If you ask most people to name teachers in their lives who inspired and transformed them in essential ways, they might be hard pressed to come up with even one. But for the students of segregated, historically black Wiley College in 1930s Texas who faced the dual ordeals of Jim Crow terror and the Great Depression, their debating coach Professor Melvin B. Tolson not only nurtured their talent and self-esteem, but was a miraculous force in their lives that led them to engage as dynamic participants in the future Civil Rights Movement.

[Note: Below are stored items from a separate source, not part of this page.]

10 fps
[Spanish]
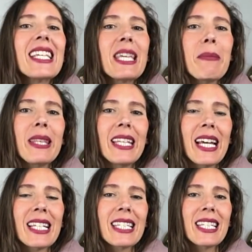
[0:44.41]
Ya me
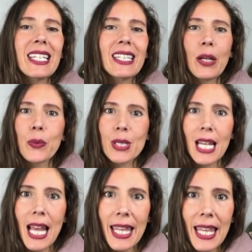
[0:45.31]
dirás si te
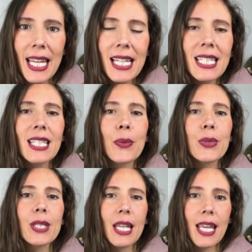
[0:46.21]
gusta la idea, si te
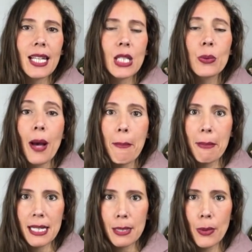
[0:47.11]
gustaría que suba
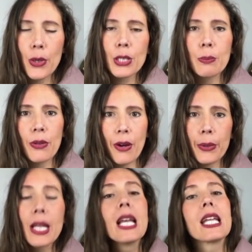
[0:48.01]
más vlogs, por
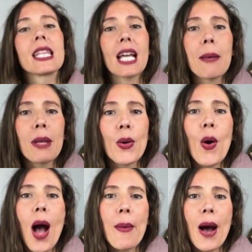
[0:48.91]
favor
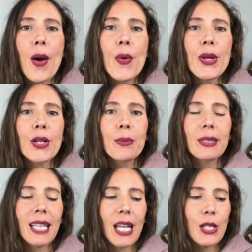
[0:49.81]
déjamelo abajo en
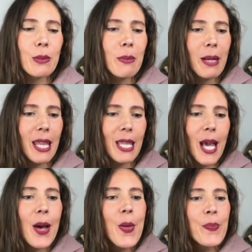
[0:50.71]
comentarios. Me
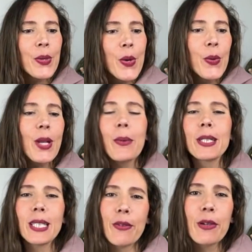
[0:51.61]
parecía una
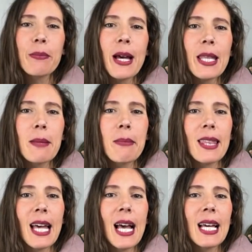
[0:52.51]
bonita forma de
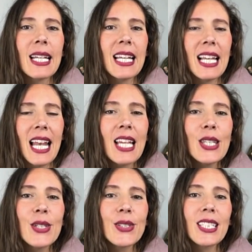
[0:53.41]
empezar el
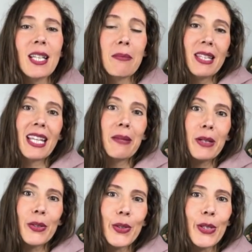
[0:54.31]
año y también de que
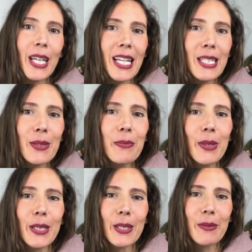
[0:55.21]
me conozcáis un poquito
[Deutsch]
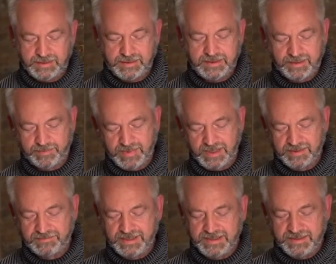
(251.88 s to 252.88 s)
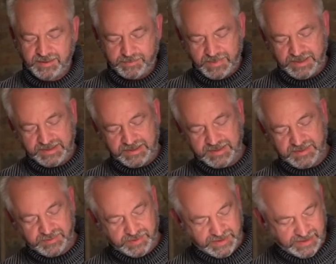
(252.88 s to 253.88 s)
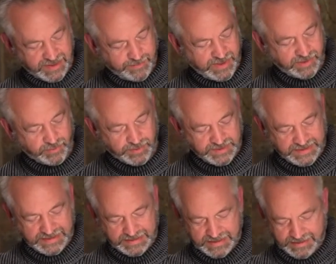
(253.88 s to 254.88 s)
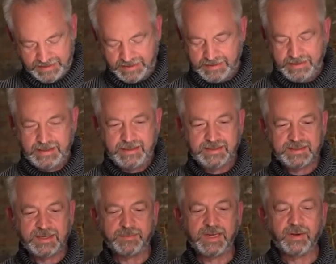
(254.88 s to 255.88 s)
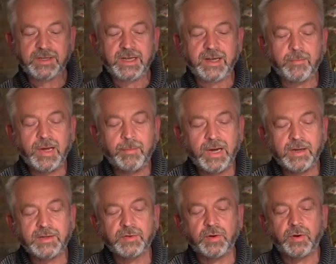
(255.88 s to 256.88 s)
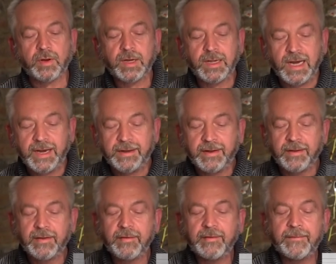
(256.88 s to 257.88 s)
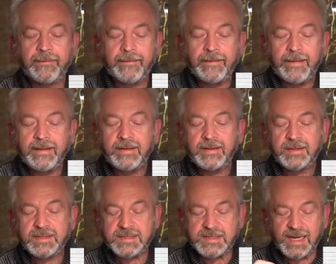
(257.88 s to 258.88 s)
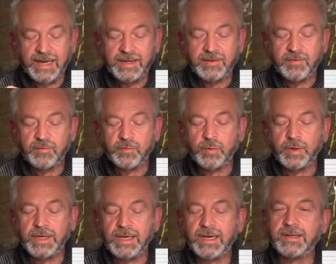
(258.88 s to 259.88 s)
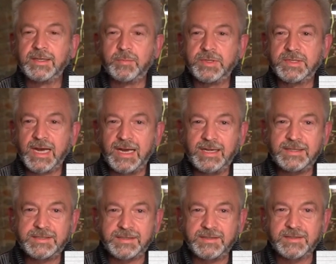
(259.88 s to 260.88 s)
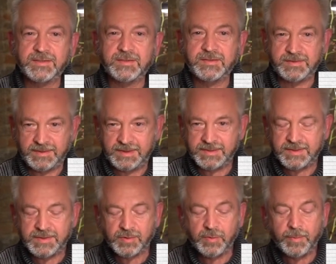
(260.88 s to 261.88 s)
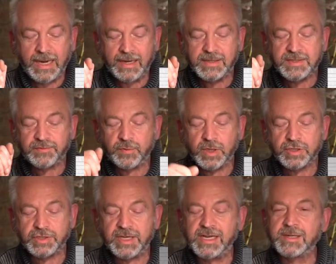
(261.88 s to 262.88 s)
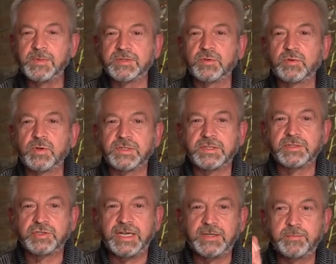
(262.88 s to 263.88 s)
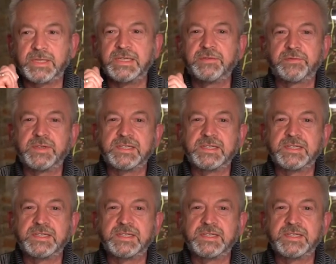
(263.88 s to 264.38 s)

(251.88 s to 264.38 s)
Ich habe mal, ich weiß nicht, ob man das jetzt so in der Kamera gut sehen kann. Es gibt auch hier immer mal so kleine Seiten, wo er die Beteiligten dieses Romans vorstellt mit so kurzen Steckbriefen.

That key figure in their young lives, Professor Tolson, was a regrettably unsung yet major African American cultural figure in the mid-20th century. Now Denzel Washington and Oprah Winfrey have collaborated as producers to bring this extraordinary docudrama, The Great Debaters to the screen, and it’s the best historical epic feature this year. The scope and breadth of this magnificent story touches profoundly on the multiple social and political layers of the time, while also spotlighting the tenderly conveyed coming of age venture of a precocious, eager young 14 year old college student James Farmer (Denzel Whitaker), who would later be immortalized as CORE founder and Civil Rights Movement major player.
Denzel Washington, who needs no further proof that he’s as formidable a talent behind as well as in front of the camera, combines the best of both worlds as the star and director of The Great Debaters. As Tolson, he not only mentors his students to a surprise championship win against the white Harvard team (it was actually the University of Southern California), but moonlights as well in extreme danger as a militant underground labor organizer uniting black and white oppressed sharecroppers against the rich farmers. Denounced and ostracized as a communist for his labor activities, even while under a grave threat during a period of widespread lynchings, Tolson fearlessly prevails.
In Denzel’s more than capable hands as an emotional and dramatic storyteller, there’s a real organic sense of how young minds can be nurtured and energized way beyond sex and sports, into caring and socially committed, evolving human works-in-progress. And how debating can be pretty exciting on screen too, after all. There’s also an illuminating subtext here, of how the impetus for constructive social change and dedicated opposition to both racial and political prejudice and intolerance can be passed on as potent legacy from one generations to another, and make this a far better nation for it. A Hollywood happy ending embracing history.